Chipotle still has far to go to overcome the damage done to its brand in recent months. However, it is on the right track.
Peter Duda, co-lead of Weber Shandwick's Global Issues and Crisis Practice has some suggestions for how a brand facing a similar crisis might proceed. With more than 20 years of experience in the industry Duda has seen his fair share of crises. Here are his seven steps for stopping a crisis from upending your brand.
1. Have a plan.
"Prepare for war in peacetime," says Duda. Promote a culture of preparedness. It is important for your organization to have a system in place for when a crisis erupts. It is key you understand everyone's roles and responsibilities in a crisis. "Hope is not a strategy. You need to have a plan," he added.
Prepare for different scenarios. Organize dry runs and identify gaps in the process so you can make sure they are taken care of in time of a crisis. "It's best to do these things ahead of time," Duda says.
2. Speak with one voice.
"No matter what the organization, speak with one voice," says Duda. His advice is to identify and name spokespeople. They will be the voice representing your company's message.
Remember to always verify that your message is accurate and truthful. If you don't have the facts, acknowledge you are aware of the situation and inform your audience you'll report back as soon as more information becomes available.
If you notice there is misinformation spreading across media outlets, this is your opportunity to be on top of it and correct the record. Also, make sure your employees are aware of the situation and inform them of what you're doing to resolve it. "They can be your best advocates," he adds.
3. Be human.
"When you're dealing with a crisis, most of the time you're dealing with an emotional reaction," says Duda. "You can't win by just focusing on logic. You have to make sure you are communicating in a way that also addresses the emotional reaction to what has happened. People want to understand that you take their perceptions seriously."

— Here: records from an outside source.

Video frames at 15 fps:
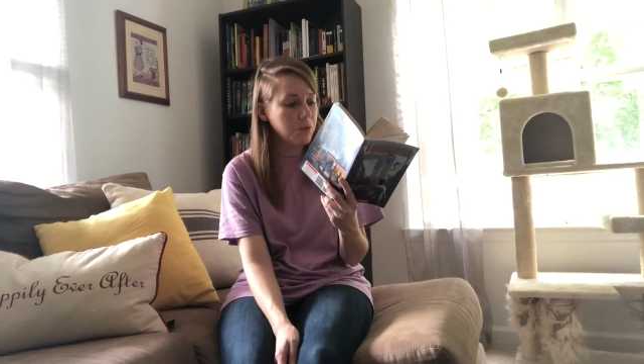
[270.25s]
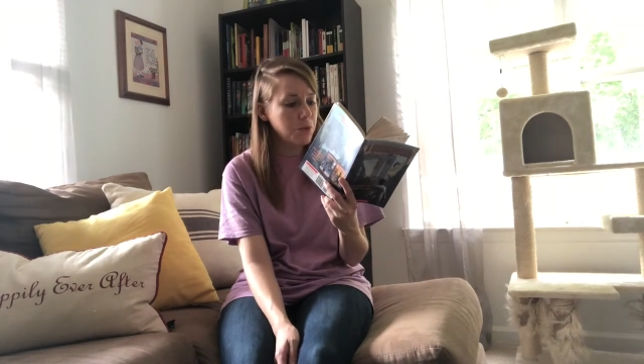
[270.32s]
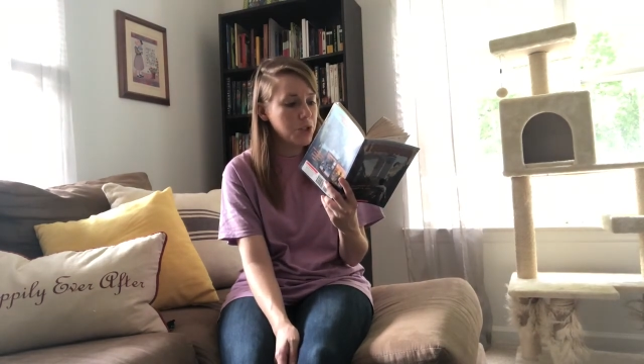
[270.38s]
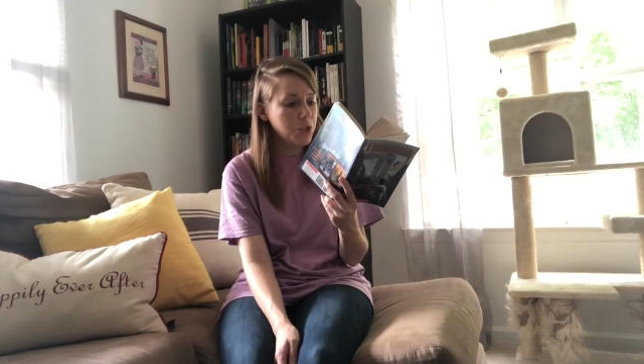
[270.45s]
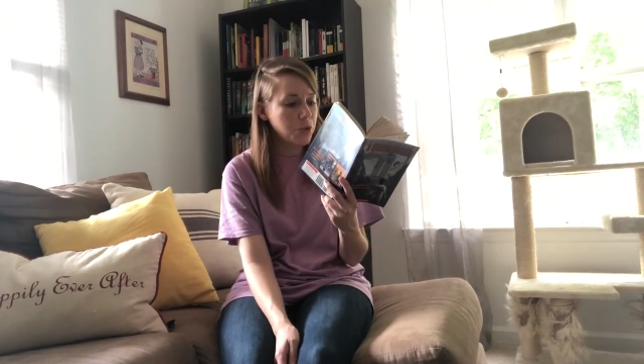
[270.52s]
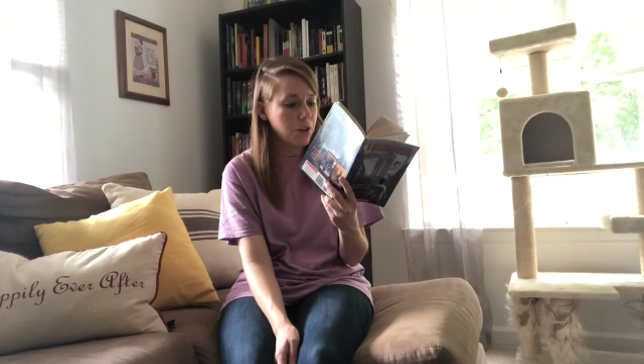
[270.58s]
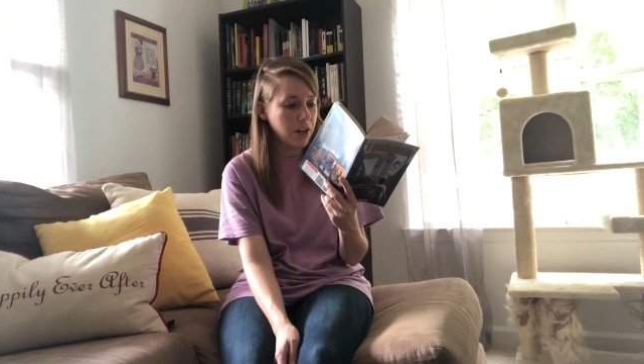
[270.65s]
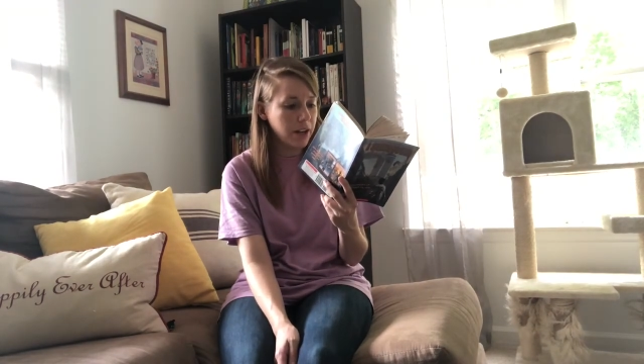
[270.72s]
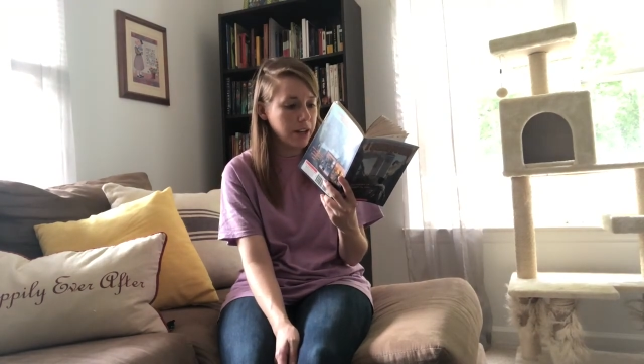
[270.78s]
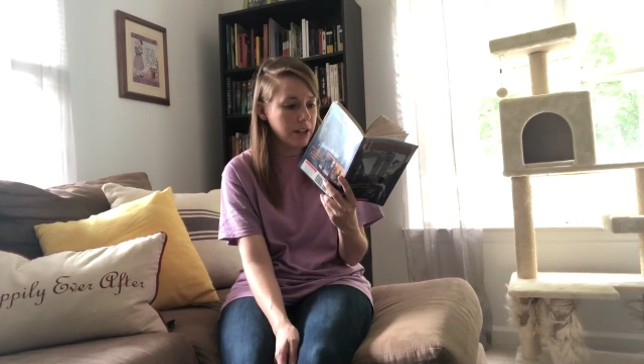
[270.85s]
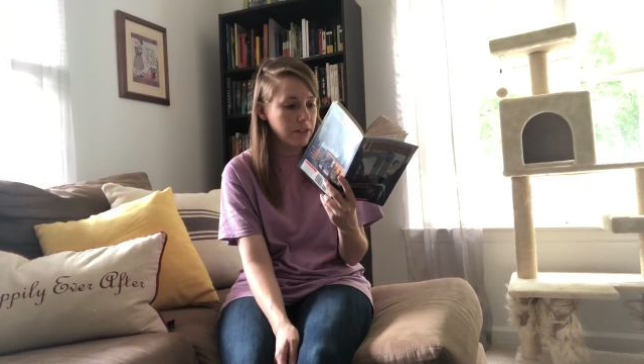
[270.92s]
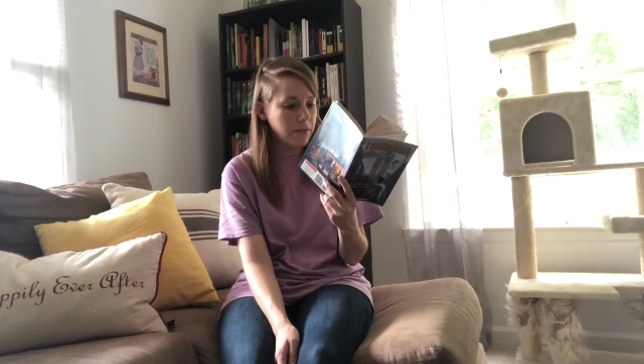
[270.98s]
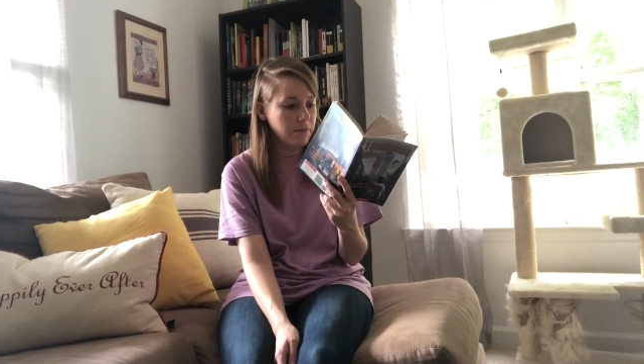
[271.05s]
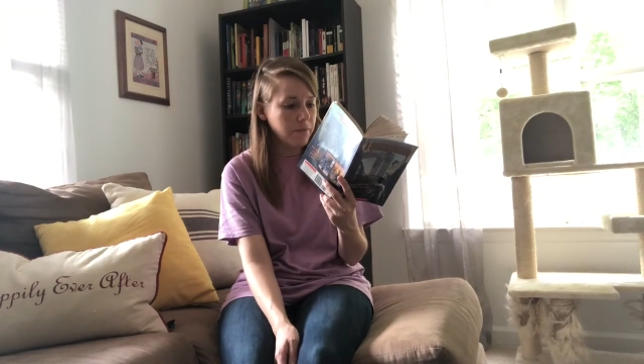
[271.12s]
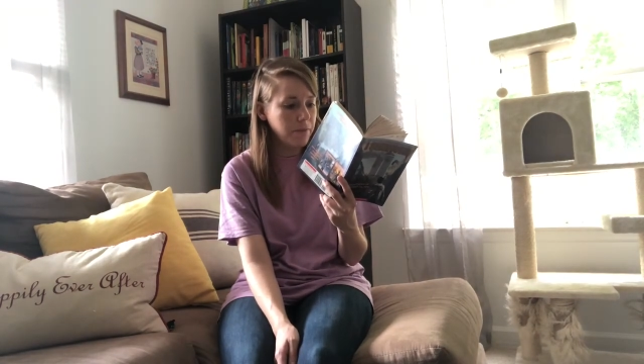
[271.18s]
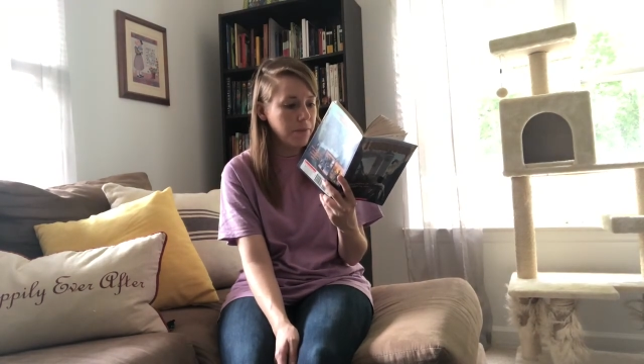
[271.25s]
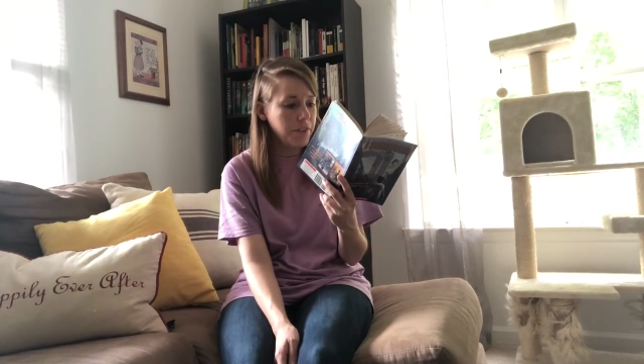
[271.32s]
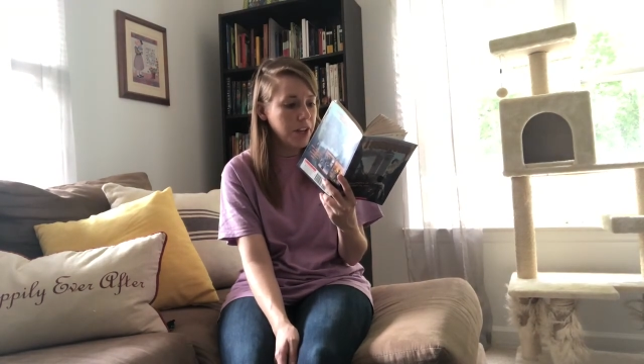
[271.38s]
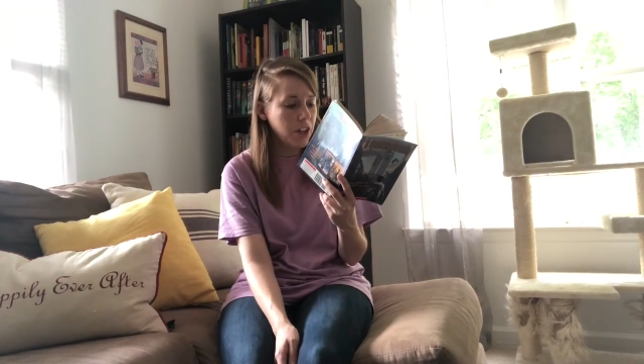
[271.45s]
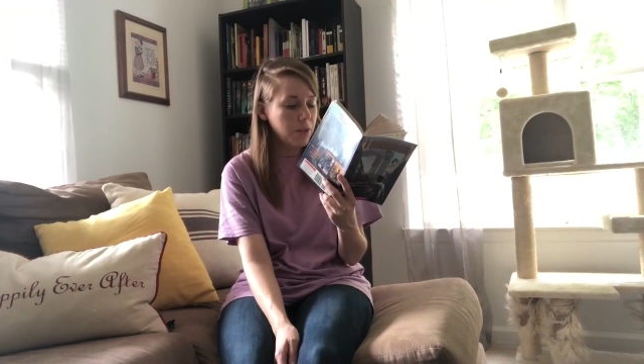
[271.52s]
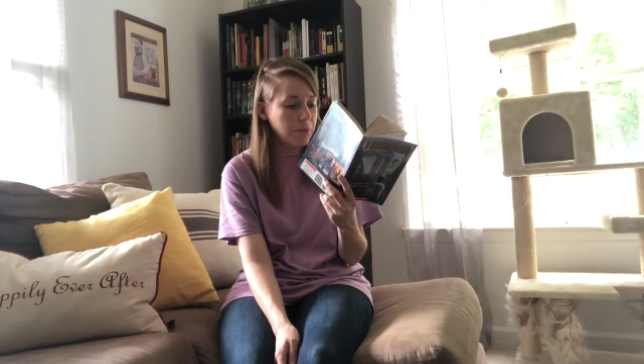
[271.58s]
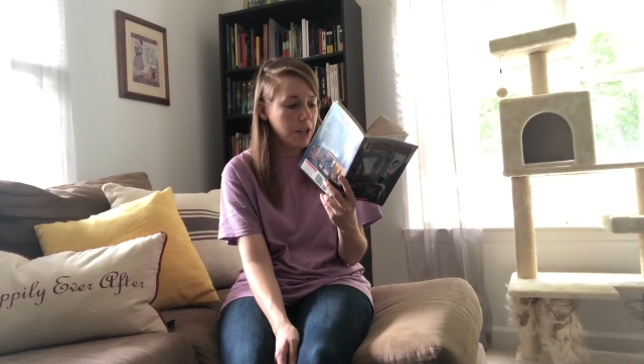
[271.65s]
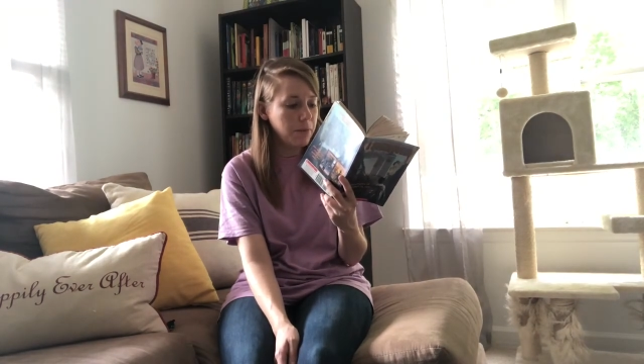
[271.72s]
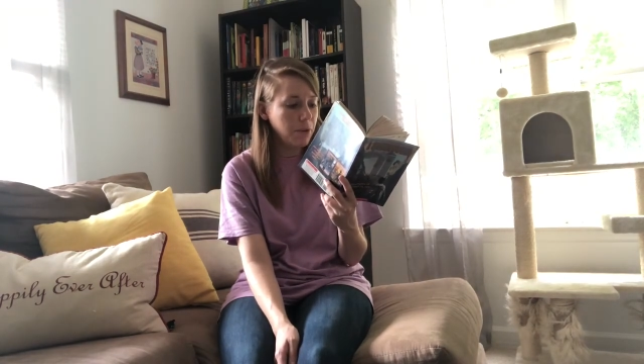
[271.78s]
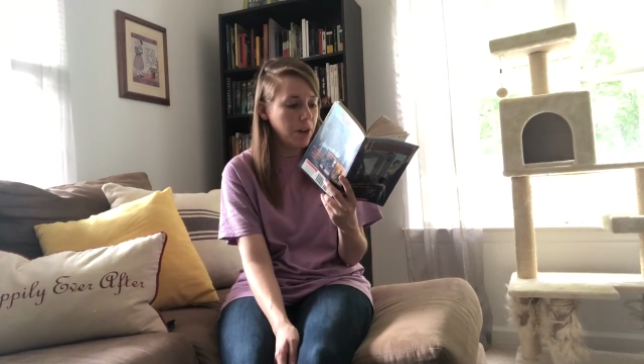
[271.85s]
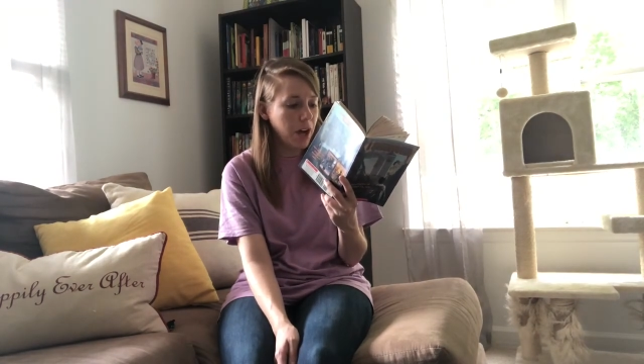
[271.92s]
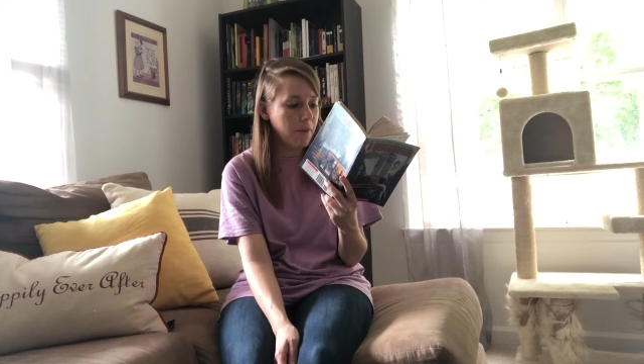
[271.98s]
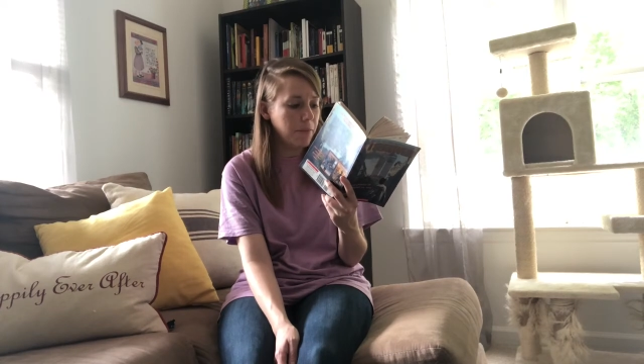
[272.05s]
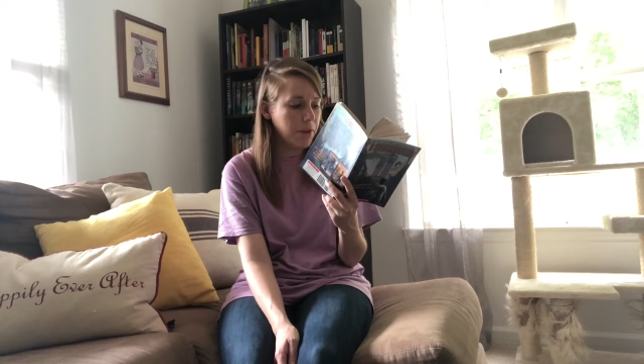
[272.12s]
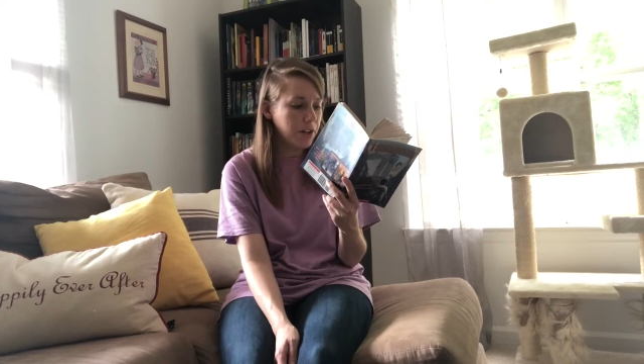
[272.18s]
was crying. The other people
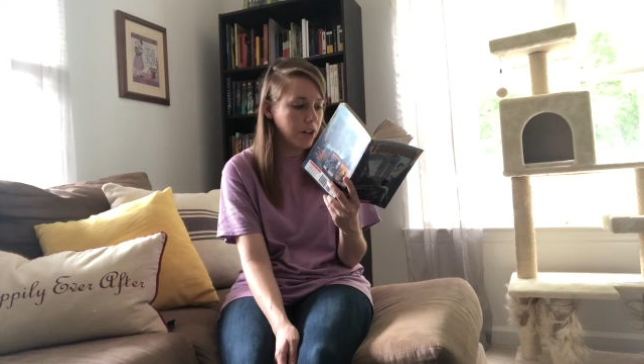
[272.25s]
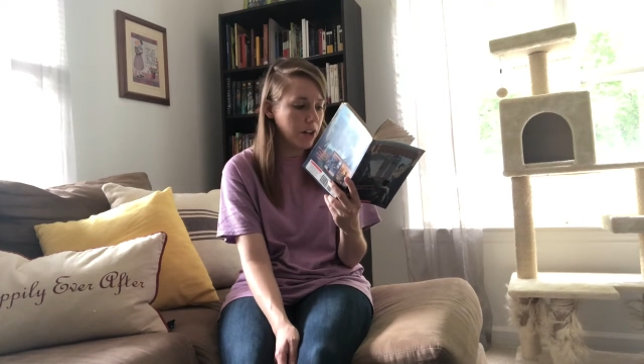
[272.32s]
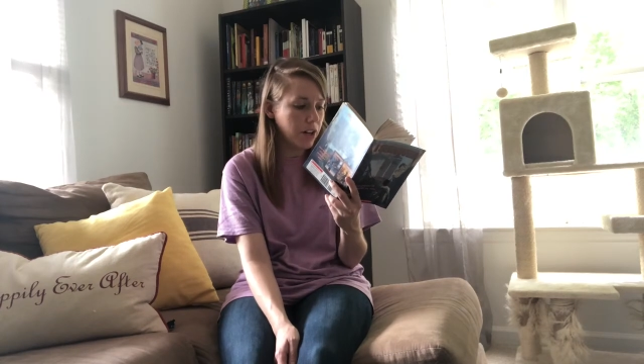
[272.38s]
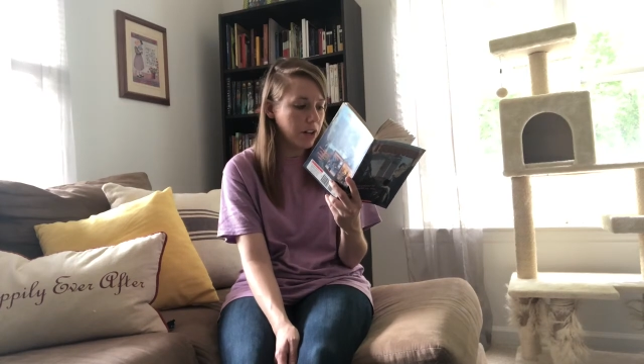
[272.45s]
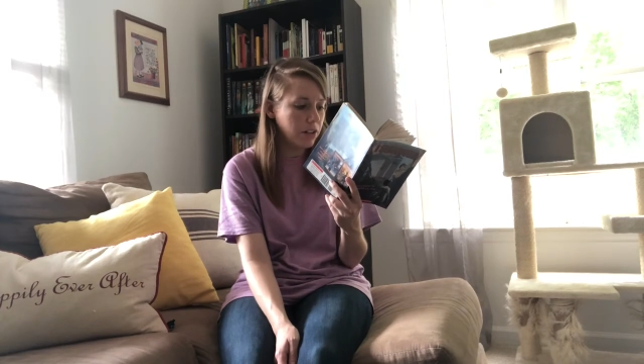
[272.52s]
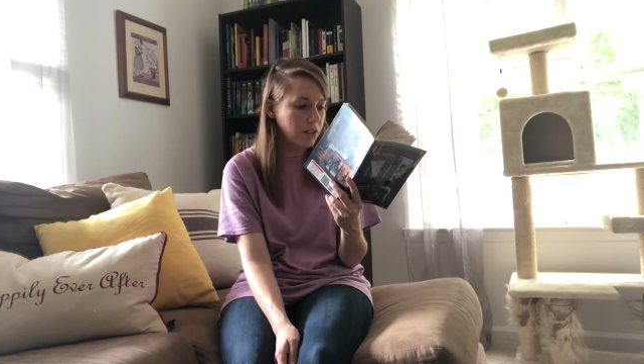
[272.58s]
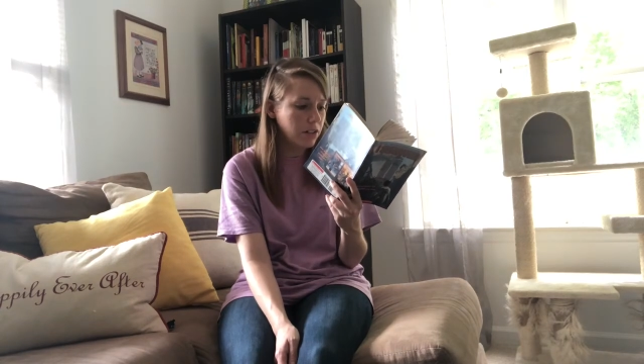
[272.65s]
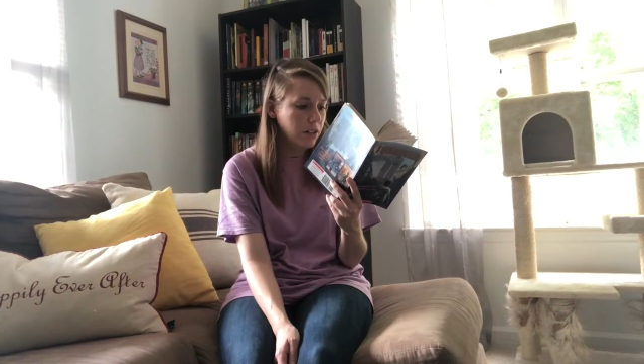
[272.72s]
comforted her.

Logic and accuracy are important during a crisis, but remember you are also speaking to human beings. Make sure your message reflects that.
4. Use social media responsibly.
For effective crisis management, your organization needs to listen to the conversations surrounding the situation, and monitor what people are saying about you, Duda explains. You need to be monitoring traditional media outlets as well as social media channels.
"Social media can certainly be a very, very effective warning system. Organizations need to make sure that when issues come up, they are elevated appropriately, so that you can get ahead of an issue rather than let an issue turn into a larger crisis situation," he says.
5. Acknowledge your reality.
"Most companies don't have PR or communication problems, they have reality problems," Duda says. Companies get in trouble when they're in denial or appear uncaring during a crisis.
Remember the Volkswagen emissions scandal? It took them a couple of days to admit to the wrongdoing, and that hurt both their credibility and their reputation.
Duda recommends that first and foremost you focus on the fix. Identify the problem and come up with a solution. You also need to make sure you perform routinely environmental scans. What is going on in the greater business environment that can impact your company?
6. Share the lessons you've learned.
During a crisis, your corporate reputation takes a hit. You might lose customer loyalty, your share prices might plummet and it can incapacitate your ability to move forward as a business.
So what to do if this happens? "Communicate that you learned something from the situation," recommends Duda. Your stakeholders need to know you have learned something from the experience and that you will implement changes that will prevent a recurrence of a similar situation in the future.
7. Do a postmortem analysis.
After every crisis, it is important to run a postmortem analysis of what transpired, Duda stresses. What are the lessons learned? What worked, what went well and what didn't?
Document the situation and apply the necessary changes to your crisis management system.